[How to complete this task] From the line containing "[1:29.32-1:30.32]" through the last line of the entries below, print each line exactly. Pictures stay out.

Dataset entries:
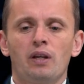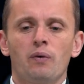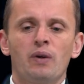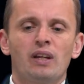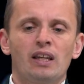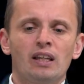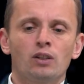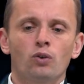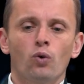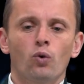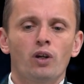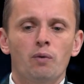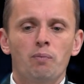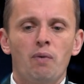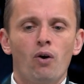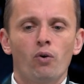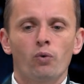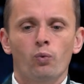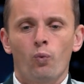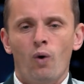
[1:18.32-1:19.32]
can talk
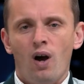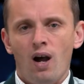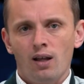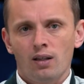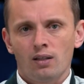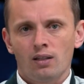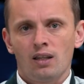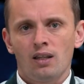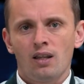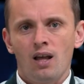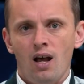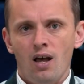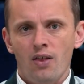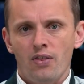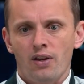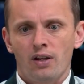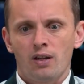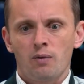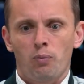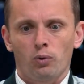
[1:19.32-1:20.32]
about
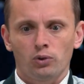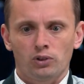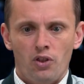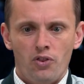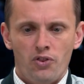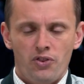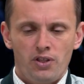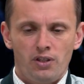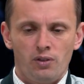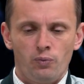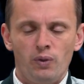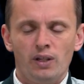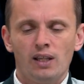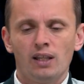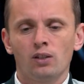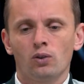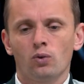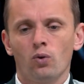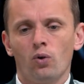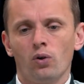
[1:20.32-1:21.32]
another important thing. We
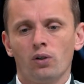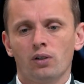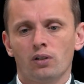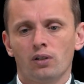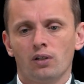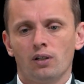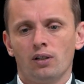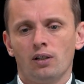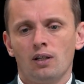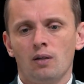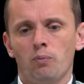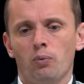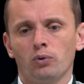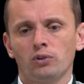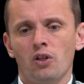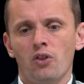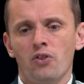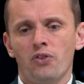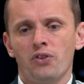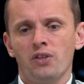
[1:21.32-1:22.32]
can talk
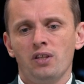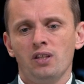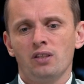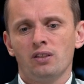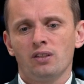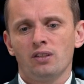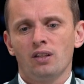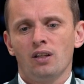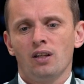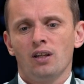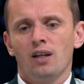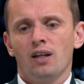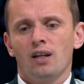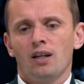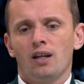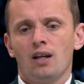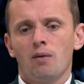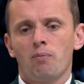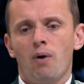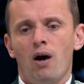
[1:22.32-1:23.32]
important thing
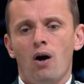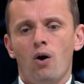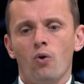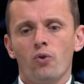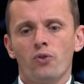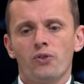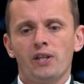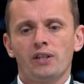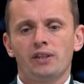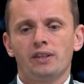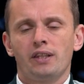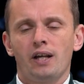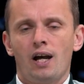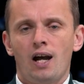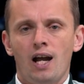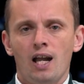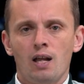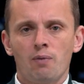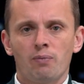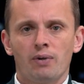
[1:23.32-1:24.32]
about the
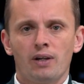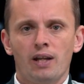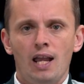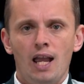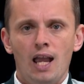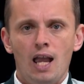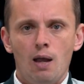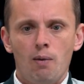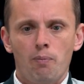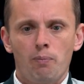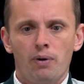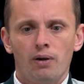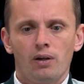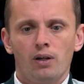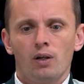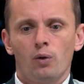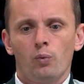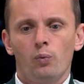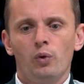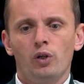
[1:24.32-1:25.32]
time gap
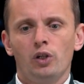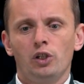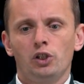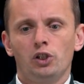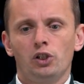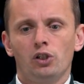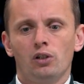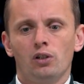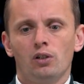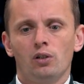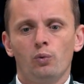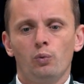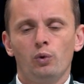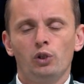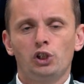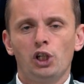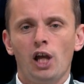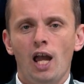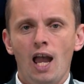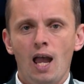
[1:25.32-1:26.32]

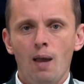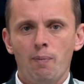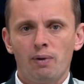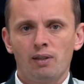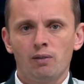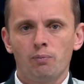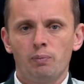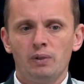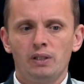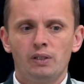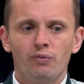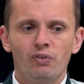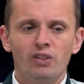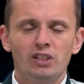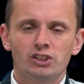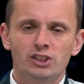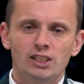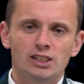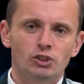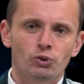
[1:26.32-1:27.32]
which happened
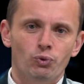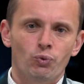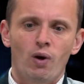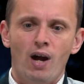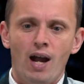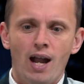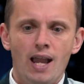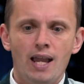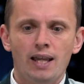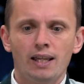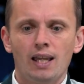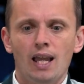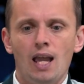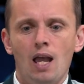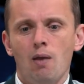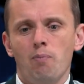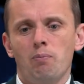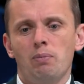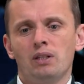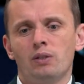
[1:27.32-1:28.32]
between the strike
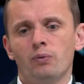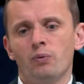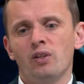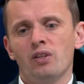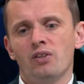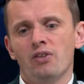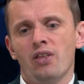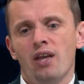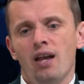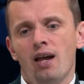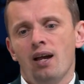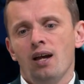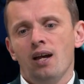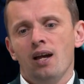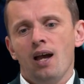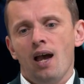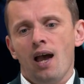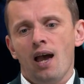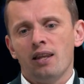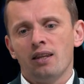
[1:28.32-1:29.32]
and between the
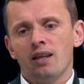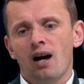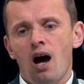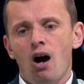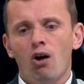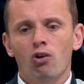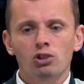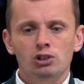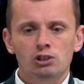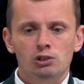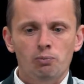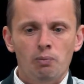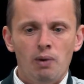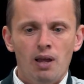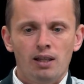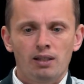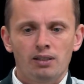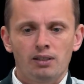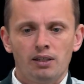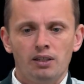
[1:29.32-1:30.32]

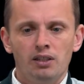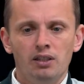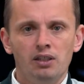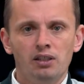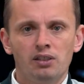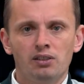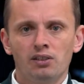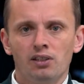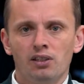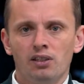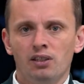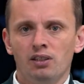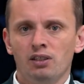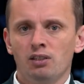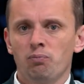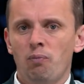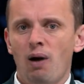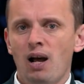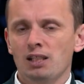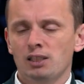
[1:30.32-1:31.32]
announcement
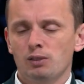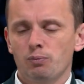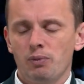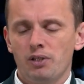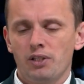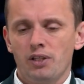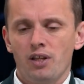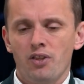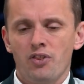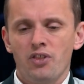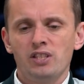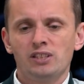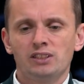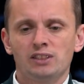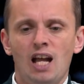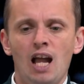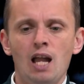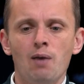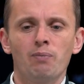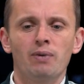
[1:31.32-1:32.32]
in mass media. This
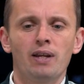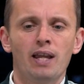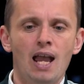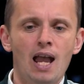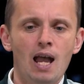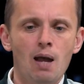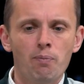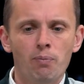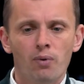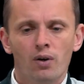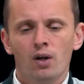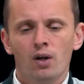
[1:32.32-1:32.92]
time gap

[Result below]
[1:29.32-1:30.32]

[1:30.32-1:31.32]
announcement
[1:31.32-1:32.32]
in mass media. This
[1:32.32-1:32.92]
time gap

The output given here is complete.